La carta terminó allí, inconclusa.

Dean imaginó a Paul Costello sentado en esa misma unidad de almacenamiento, corriendo contra el tiempo para documentar sus sospechas antes de que el veneno que Kirsten estaba usando hiciera pleno efecto.

Había perdido la carrera.

“He estado contribuyendo a su investigación”, dijo Jordan. “Cada vez que mamá creía que estaba dormida, en realidad estaba observando, escuchando, grabando. Ella y la abuela Marjorie a veces hablaban en mi habitación, pensando que estaba inconsciente por la medicación. Hablaban del plan. El cronograma. El dinero del seguro”.

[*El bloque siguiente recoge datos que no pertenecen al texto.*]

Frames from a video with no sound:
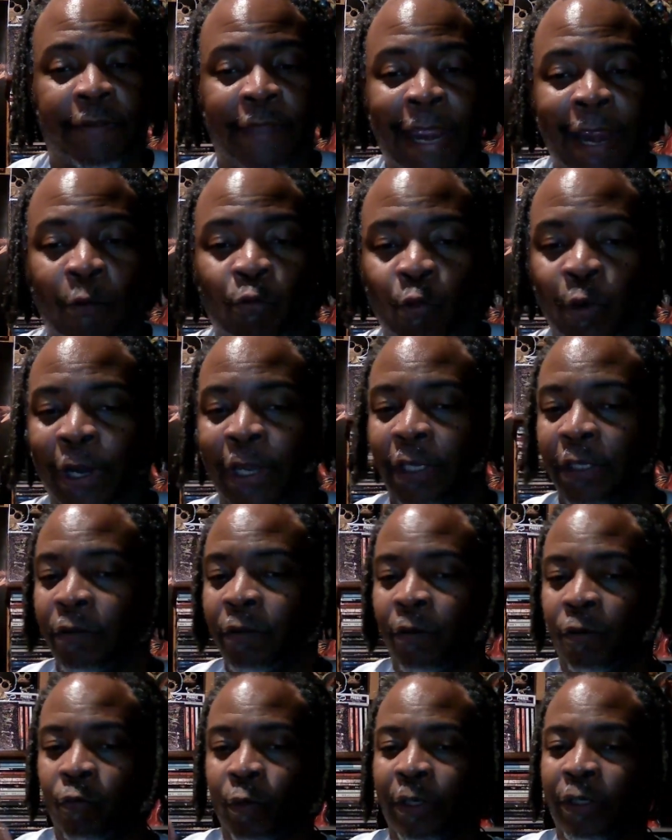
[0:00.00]
that way,
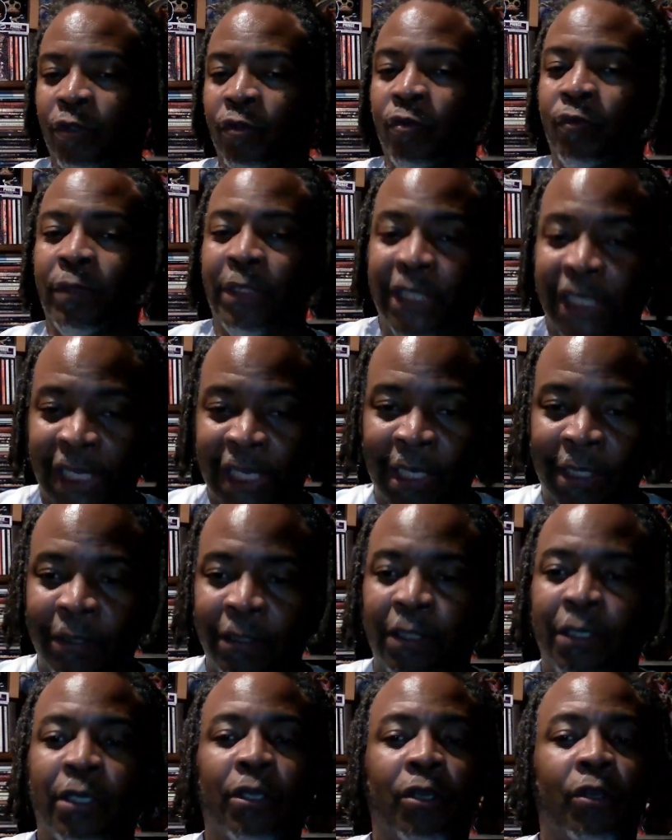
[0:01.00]
you know, where you get
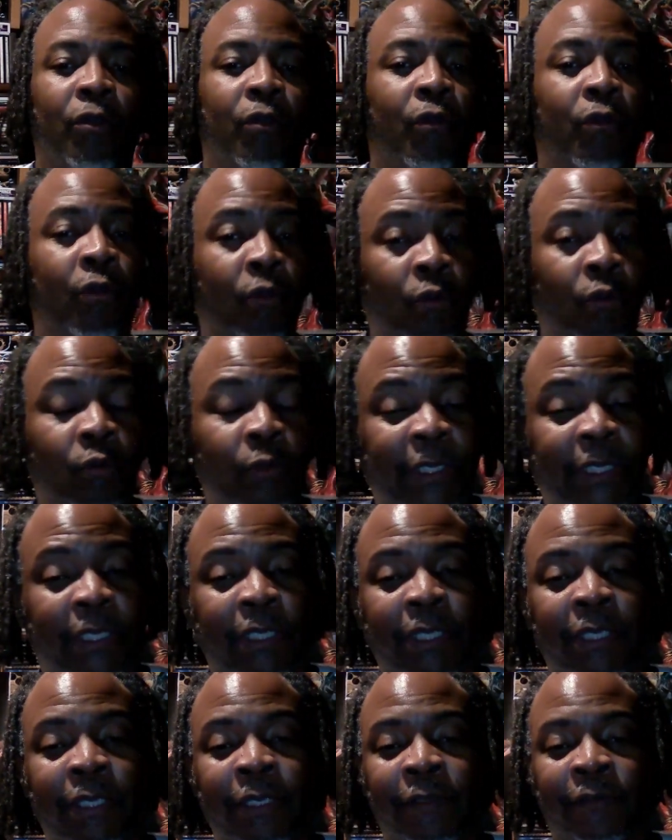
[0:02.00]
who
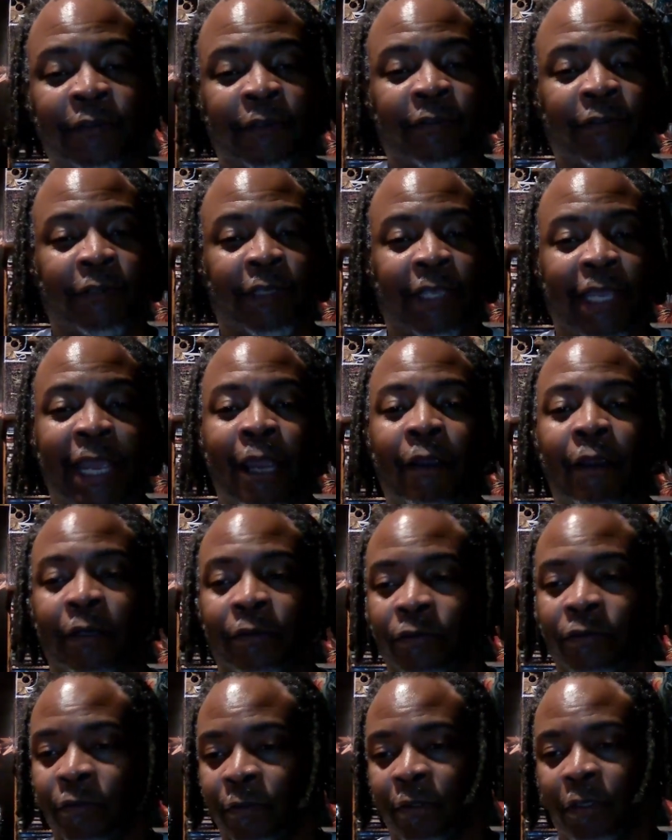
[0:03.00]
he is as a
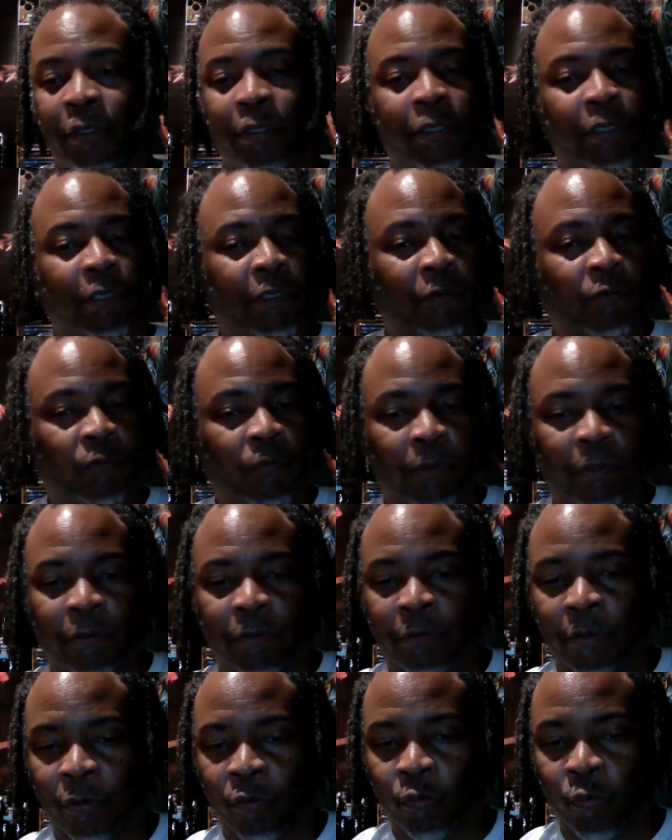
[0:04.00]
character,
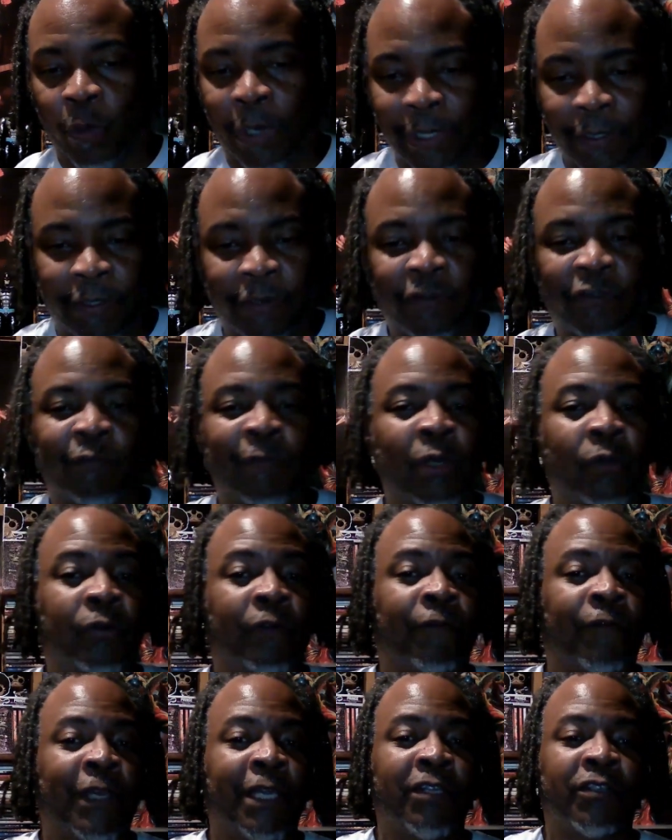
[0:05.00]
you know, what his
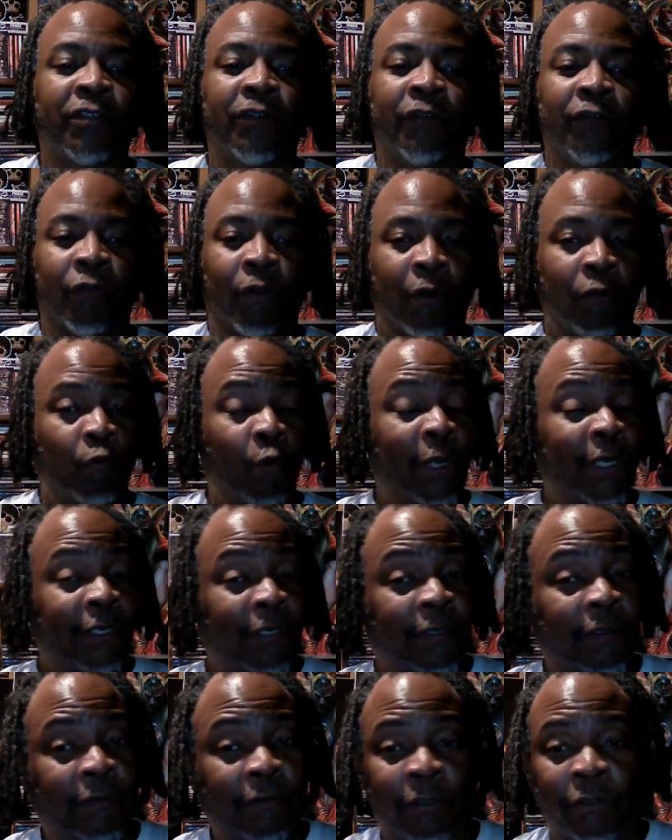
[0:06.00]
motivations are, what
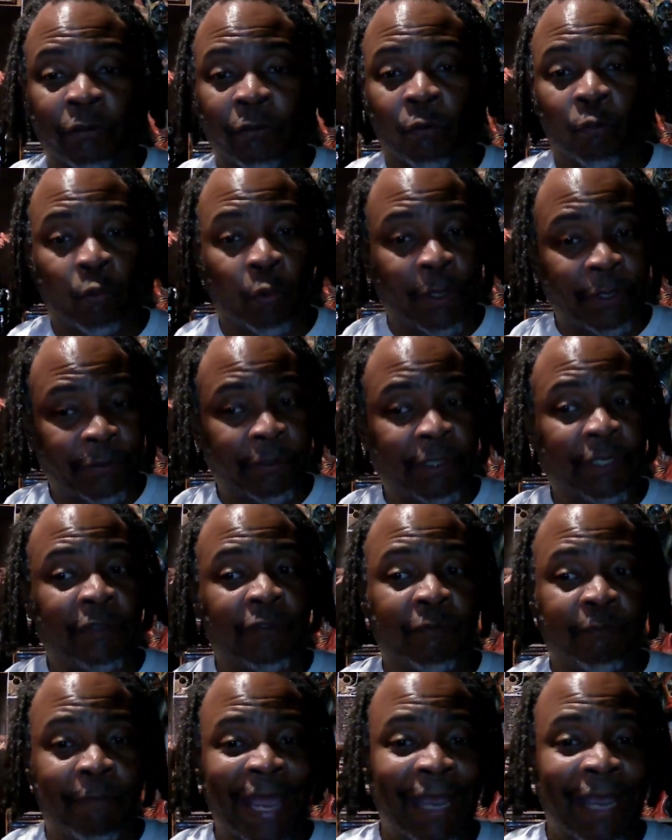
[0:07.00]
his, you know, what
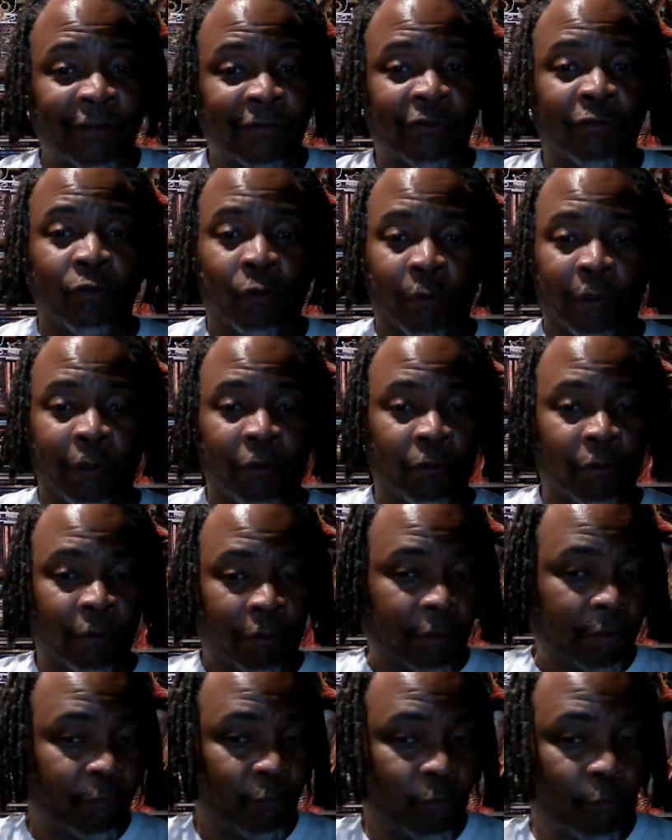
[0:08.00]
his backstory,
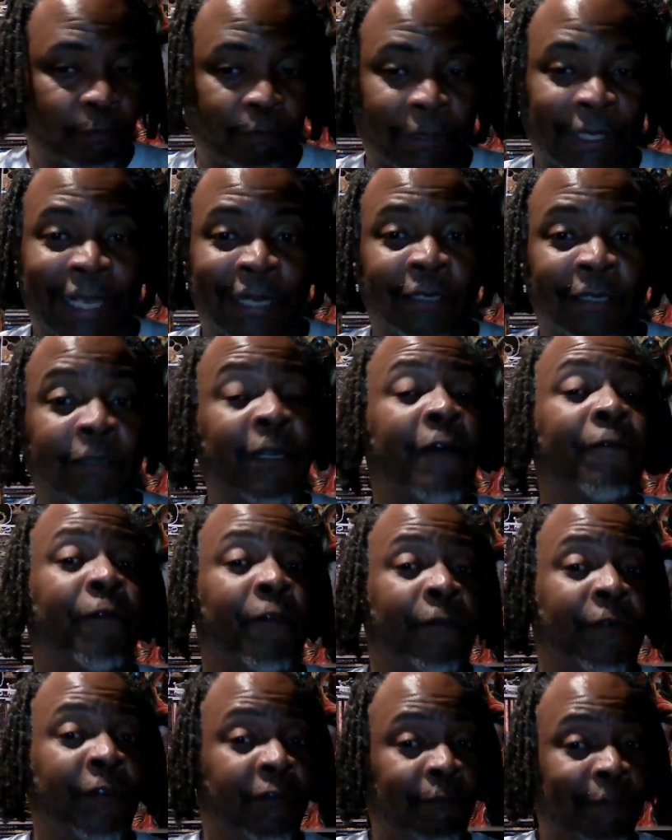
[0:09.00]
or plan
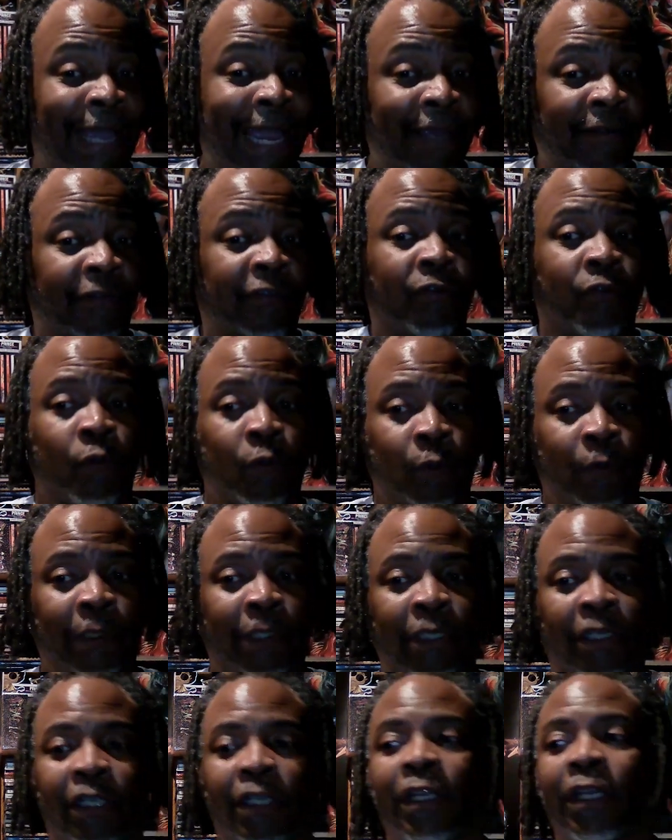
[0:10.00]
enough of his
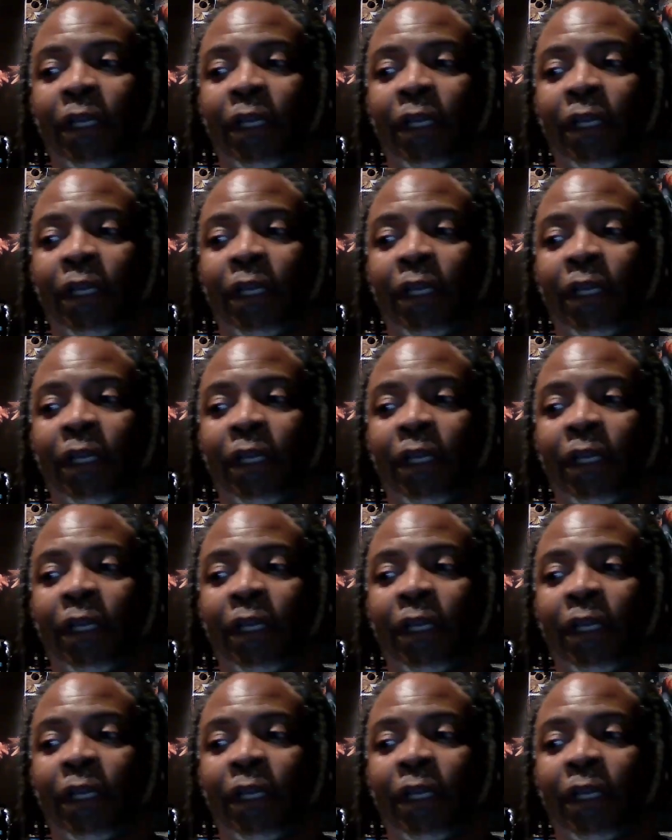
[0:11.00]
backstory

Dean caminaba de un lado a otro por el pequeño espacio, tratando de organizar sus pensamientos en espiral.

—Los hombres de afuera, la camioneta —dijo Jordan—. Vince Humphrey y Randall Piper. Trabajan para la abuela Marjorie. Ya lo han hecho antes. Simularon los accidentes. Los hicieron parecer naturales. Se suponía que esta noche era nuestro turno.

La voz de Jordan se endureció. «Pero he estado preparado. Cambié las tarjetas SIM y las cámaras de seguridad de nuestra casa hace tres meses. Todo lo que pase allí esta noche se grabará en un servidor en la nube que desconocen».

Dean dejó de caminar y miró fijamente a su hijo. Jordan estaba más erguido de lo que Dean recordaba de hacía seis años: hombros erguidos, mandíbula apretada. Había acero en esos ojos grises. Lo que fuera que los últimos cuatro años le hubieran hecho —vivir una mentira, ver a su madre planear su asesinato—, había forjado algo inquebrantable.

"Necesitamos llamar a la policía", dijo Dean.

—No —respondió Jordan de inmediato—. Todavía no. No tenemos suficiente. Todo lo que tengo es circunstancial. Las grabaciones de un niño podrían descartarse. Las pruebas sobre Paul Costello son antiguas. Un buen abogado las desmantelaría.

Señaló la pared. «Necesitamos más. Necesitamos que lo intenten. Que cometan el crimen. Entonces los tendremos».

—¿Estás loco? —La voz de Dean se alzó—. ¿Quieres dejar que nos quemen la casa con nosotros supuestamente dentro?

"Ya creen que vamos a estar dentro". Jordan se movió a otra laptop y abrió una transmisión en vivo. Mostraba su casa desde varios ángulos. Dean reconoció la sala, la cocina y la habitación de Jordan.